BEGIN

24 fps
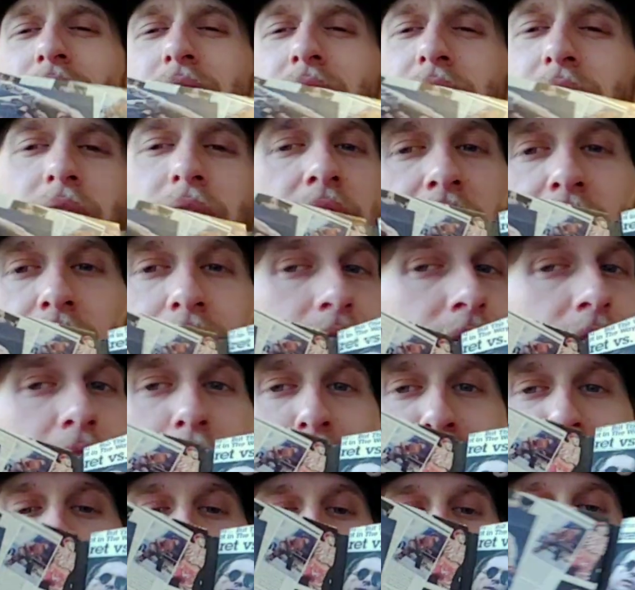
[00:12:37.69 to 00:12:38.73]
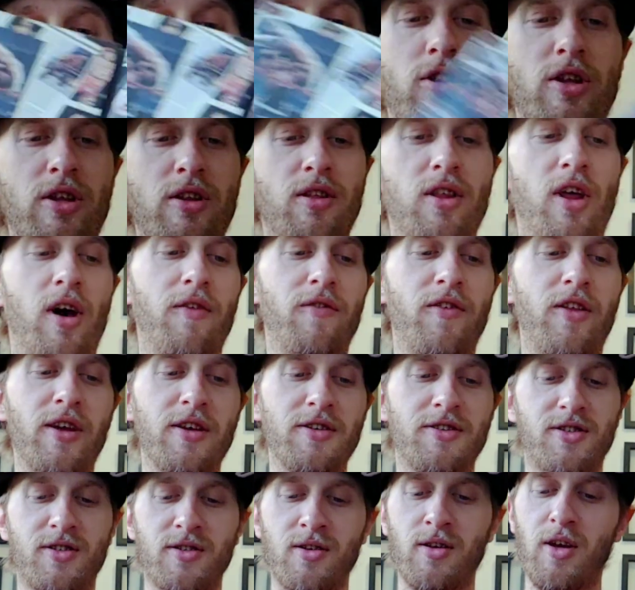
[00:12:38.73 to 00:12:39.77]
and I absolutely love
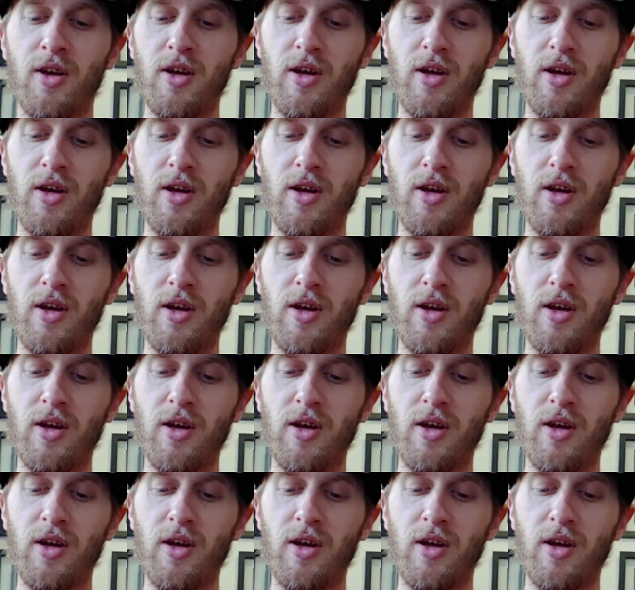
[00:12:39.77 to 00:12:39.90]
this.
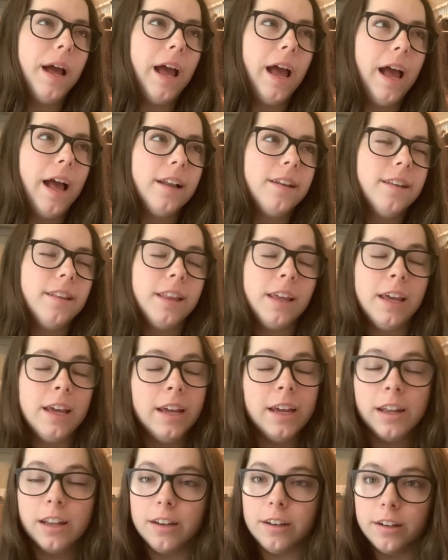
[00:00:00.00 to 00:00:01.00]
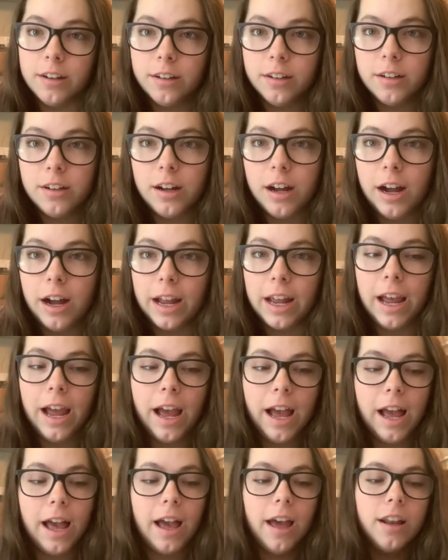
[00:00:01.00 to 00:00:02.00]
at the end I
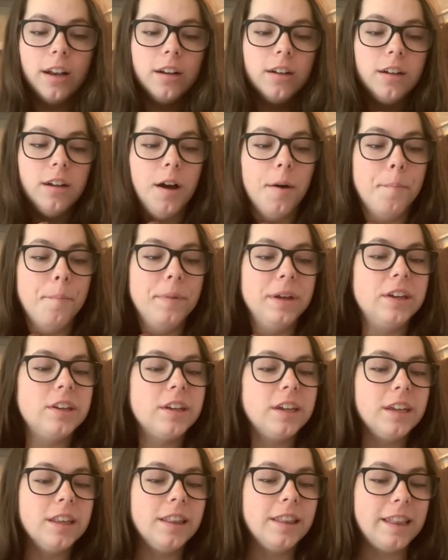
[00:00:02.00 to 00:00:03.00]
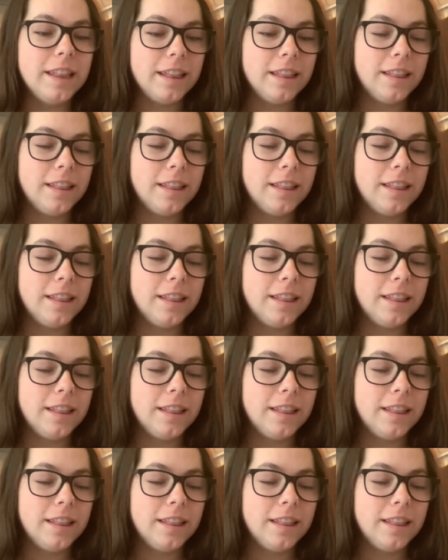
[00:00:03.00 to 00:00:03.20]
had a million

END

## Work required:
The expected output is exactly the lines from the one containing "[00:12:37.69 to 00:12:38.73]" through the last line of the listing, both included, with every picture left out.

## Finished task:
[00:12:37.69 to 00:12:38.73]
[00:12:38.73 to 00:12:39.77]
and I absolutely love
[00:12:39.77 to 00:12:39.90]
this.
[00:00:00.00 to 00:00:01.00]
[00:00:01.00 to 00:00:02.00]
at the end I
[00:00:02.00 to 00:00:03.00]
[00:00:03.00 to 00:00:03.20]
had a million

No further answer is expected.